[Stored items]
***
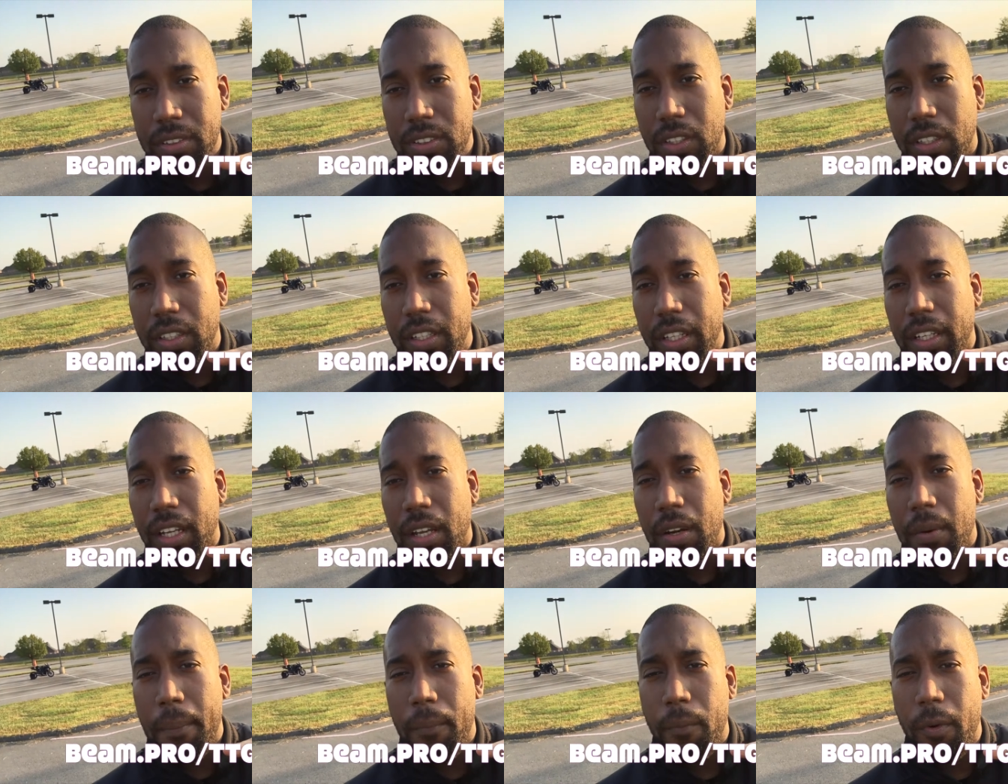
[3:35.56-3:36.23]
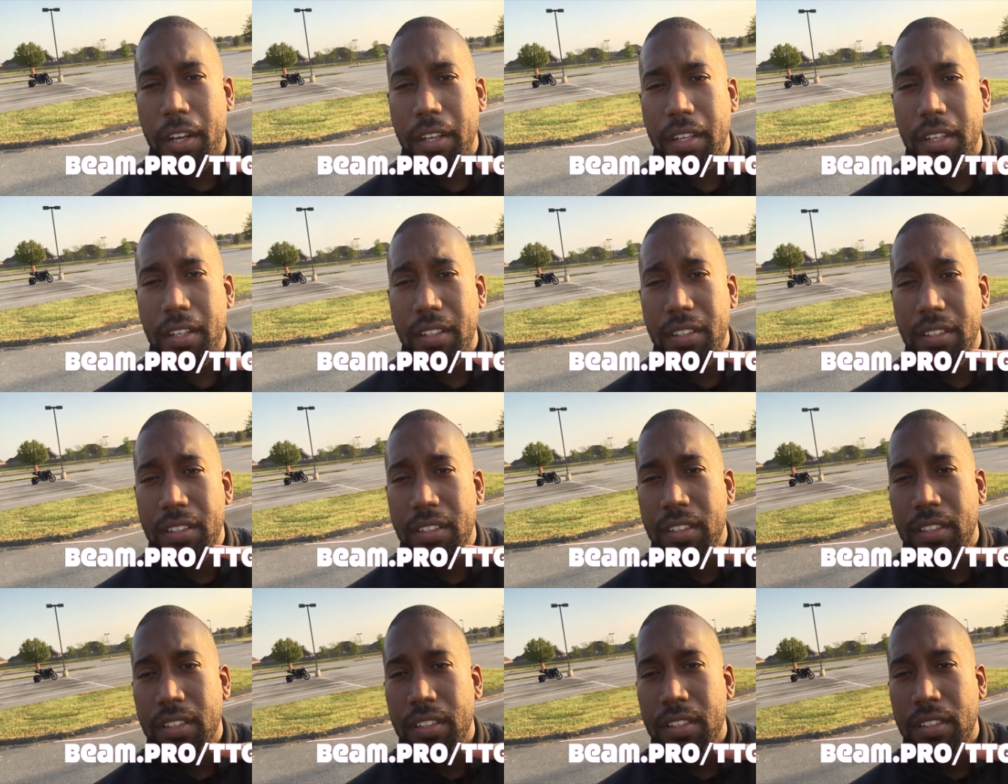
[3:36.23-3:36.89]
So click it right here
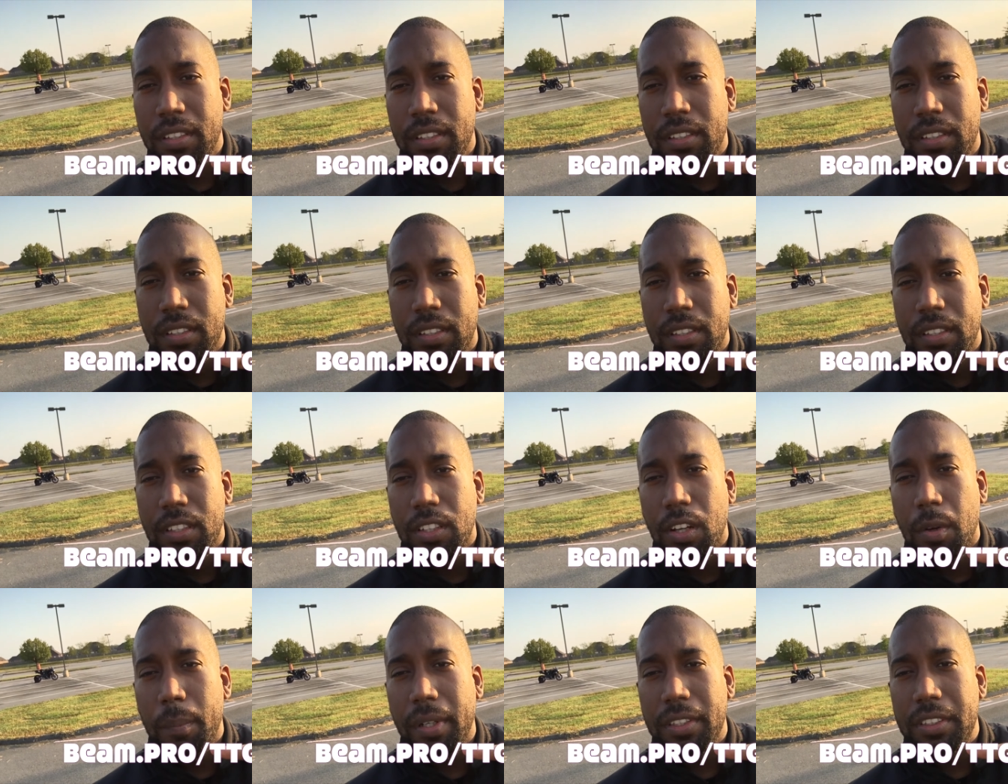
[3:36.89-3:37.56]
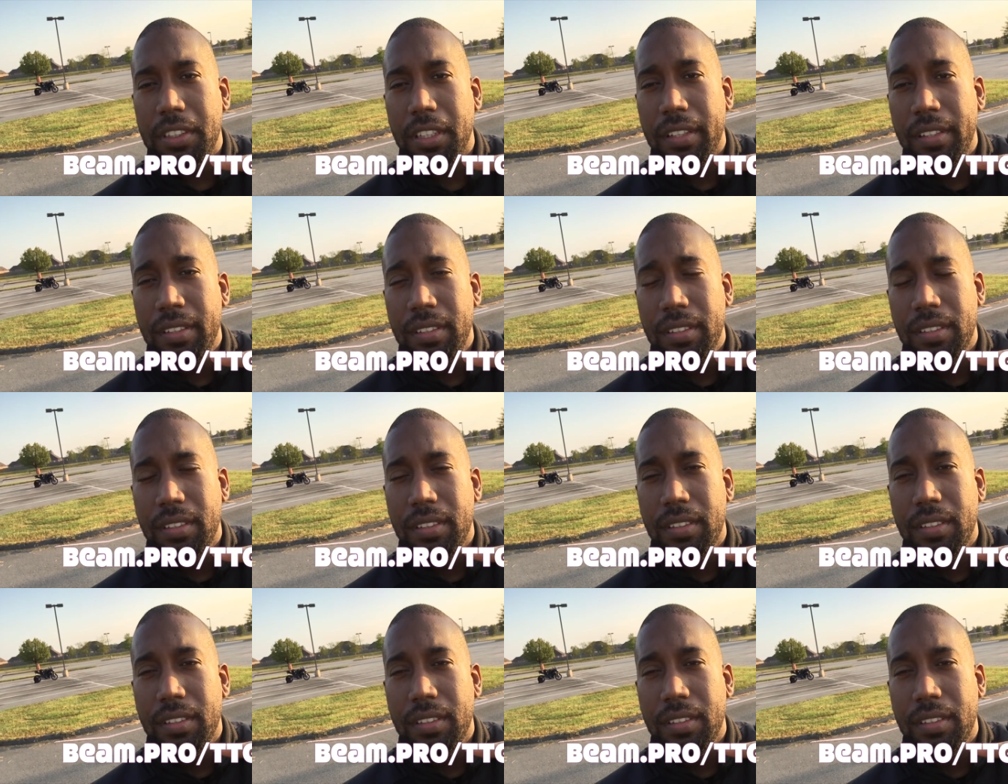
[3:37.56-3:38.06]
on my chin.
***
* _INSTRUCTIONS TO FOLLOW_: Each record above must be retyped exactly, minus its pictures.

* _EXERCISE RESPONSE_:
[3:35.56-3:36.23]
[3:36.23-3:36.89]
So click it right here
[3:36.89-3:37.56]
[3:37.56-3:38.06]
on my chin.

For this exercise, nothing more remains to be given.